◆ What the task asks
Images are to be left out when the records below are printed word for word.
═══ Data section
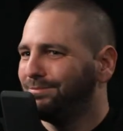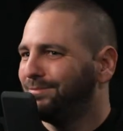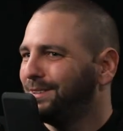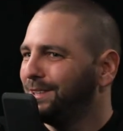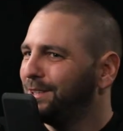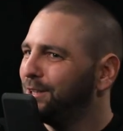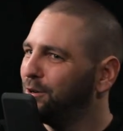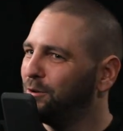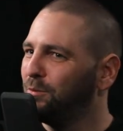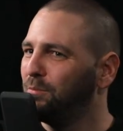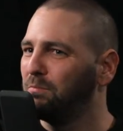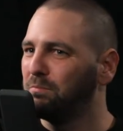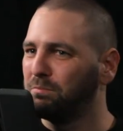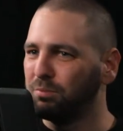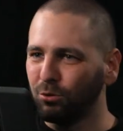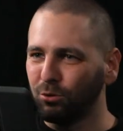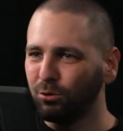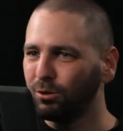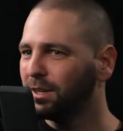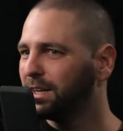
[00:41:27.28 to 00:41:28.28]
you know,
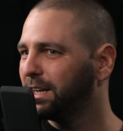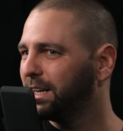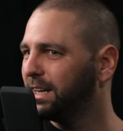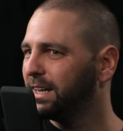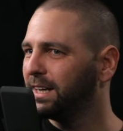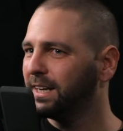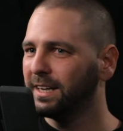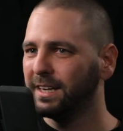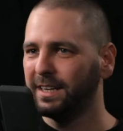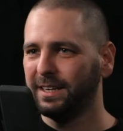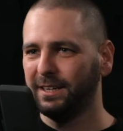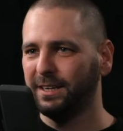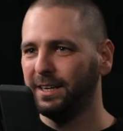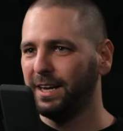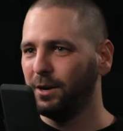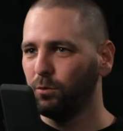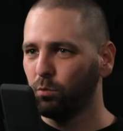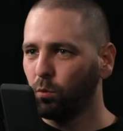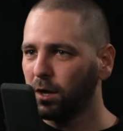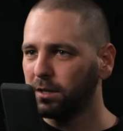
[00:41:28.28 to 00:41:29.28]
bullying and,
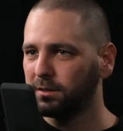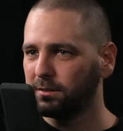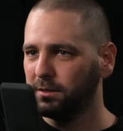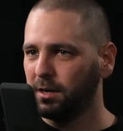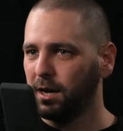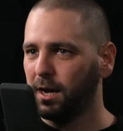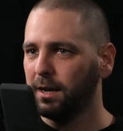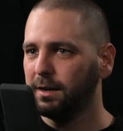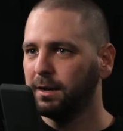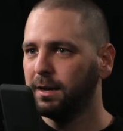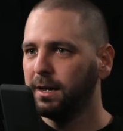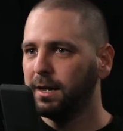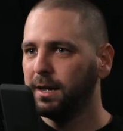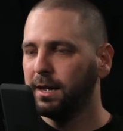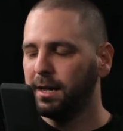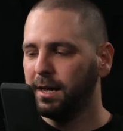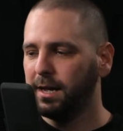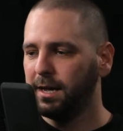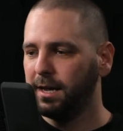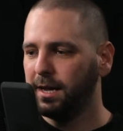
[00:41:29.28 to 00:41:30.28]
and what's not.
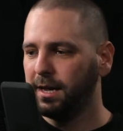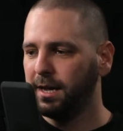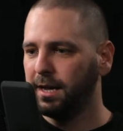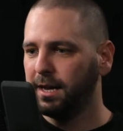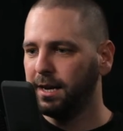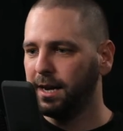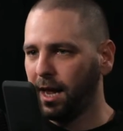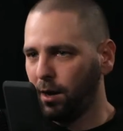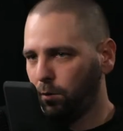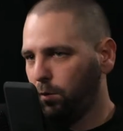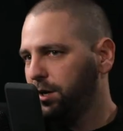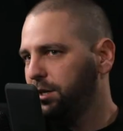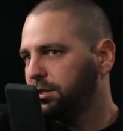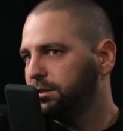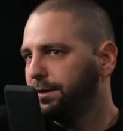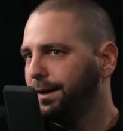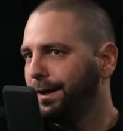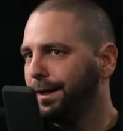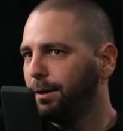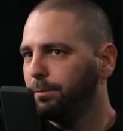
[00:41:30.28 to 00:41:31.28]
And I wanted
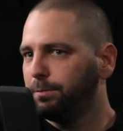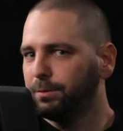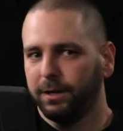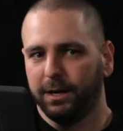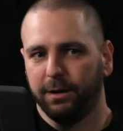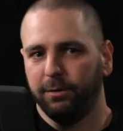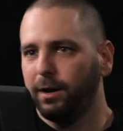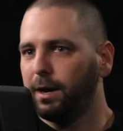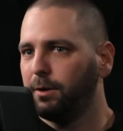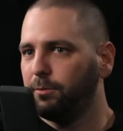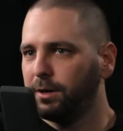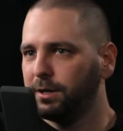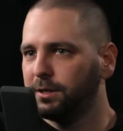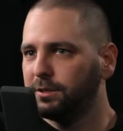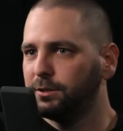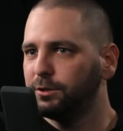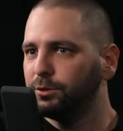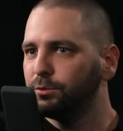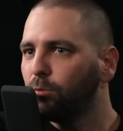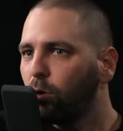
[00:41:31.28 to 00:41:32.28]
to help, you know, I wanted
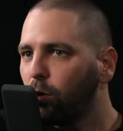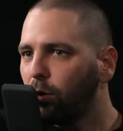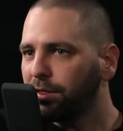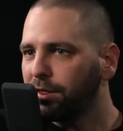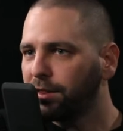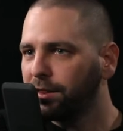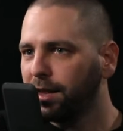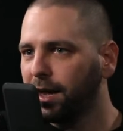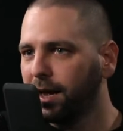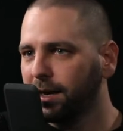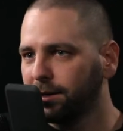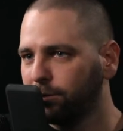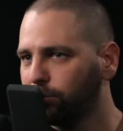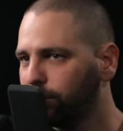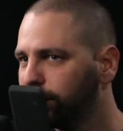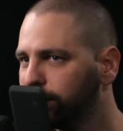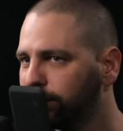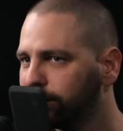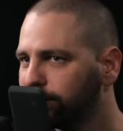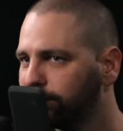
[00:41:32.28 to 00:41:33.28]
to do more than that. I
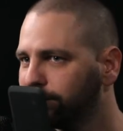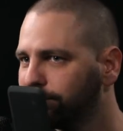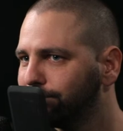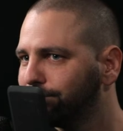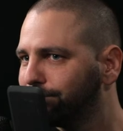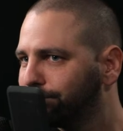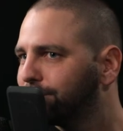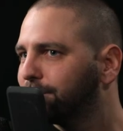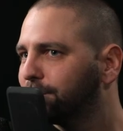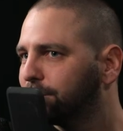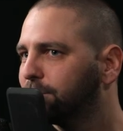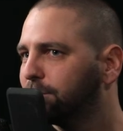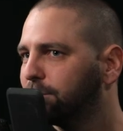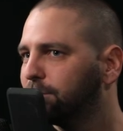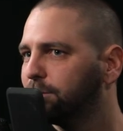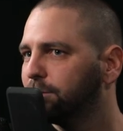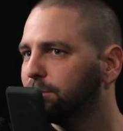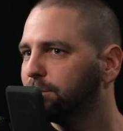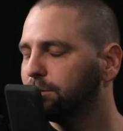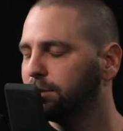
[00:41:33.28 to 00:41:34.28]
wanted to
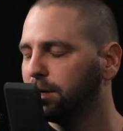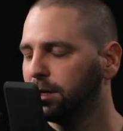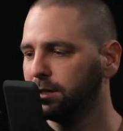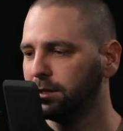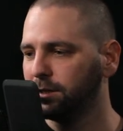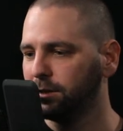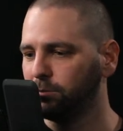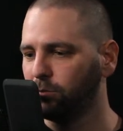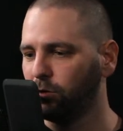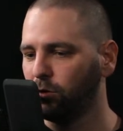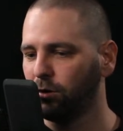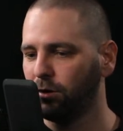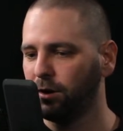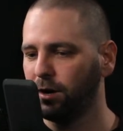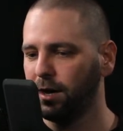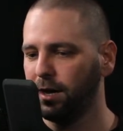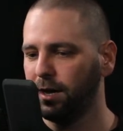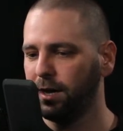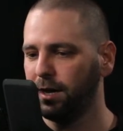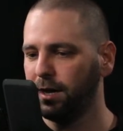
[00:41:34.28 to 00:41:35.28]
do a little more.
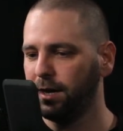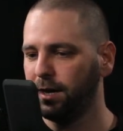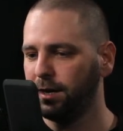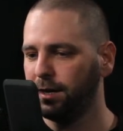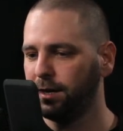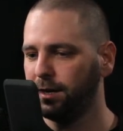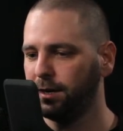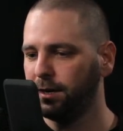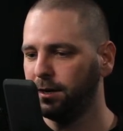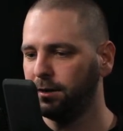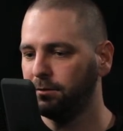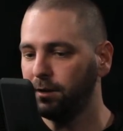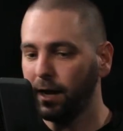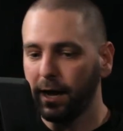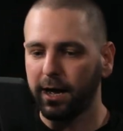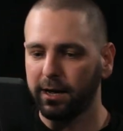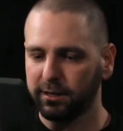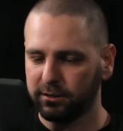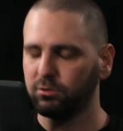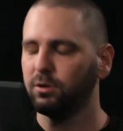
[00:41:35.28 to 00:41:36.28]
And
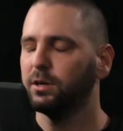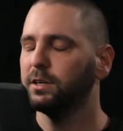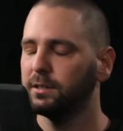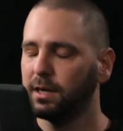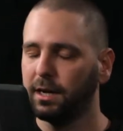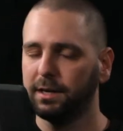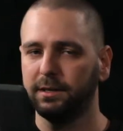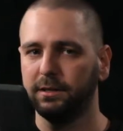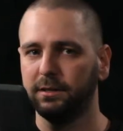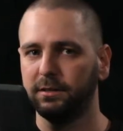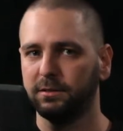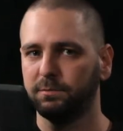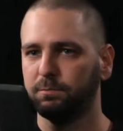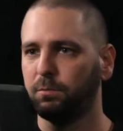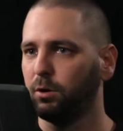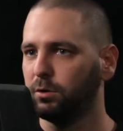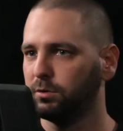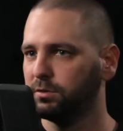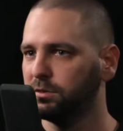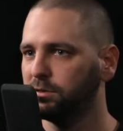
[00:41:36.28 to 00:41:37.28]
yeah, so I, I did this
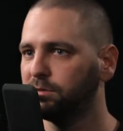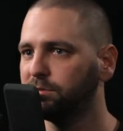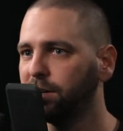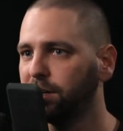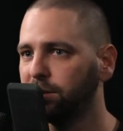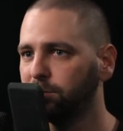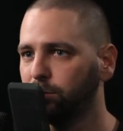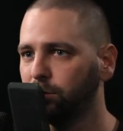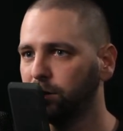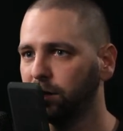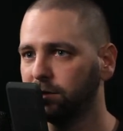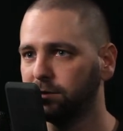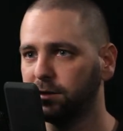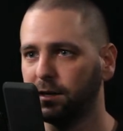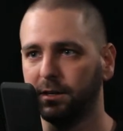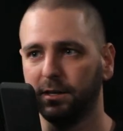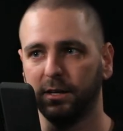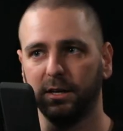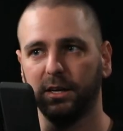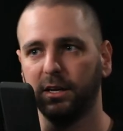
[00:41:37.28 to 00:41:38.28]
post on Facebook. I
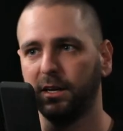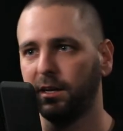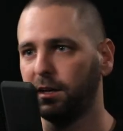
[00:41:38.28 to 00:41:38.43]
said,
══════
◆ Output
[00:41:27.28 to 00:41:28.28]
you know,
[00:41:28.28 to 00:41:29.28]
bullying and,
[00:41:29.28 to 00:41:30.28]
and what's not.
[00:41:30.28 to 00:41:31.28]
And I wanted
[00:41:31.28 to 00:41:32.28]
to help, you know, I wanted
[00:41:32.28 to 00:41:33.28]
to do more than that. I
[00:41:33.28 to 00:41:34.28]
wanted to
[00:41:34.28 to 00:41:35.28]
do a little more.
[00:41:35.28 to 00:41:36.28]
And
[00:41:36.28 to 00:41:37.28]
yeah, so I, I did this
[00:41:37.28 to 00:41:38.28]
post on Facebook. I
[00:41:38.28 to 00:41:38.43]
said,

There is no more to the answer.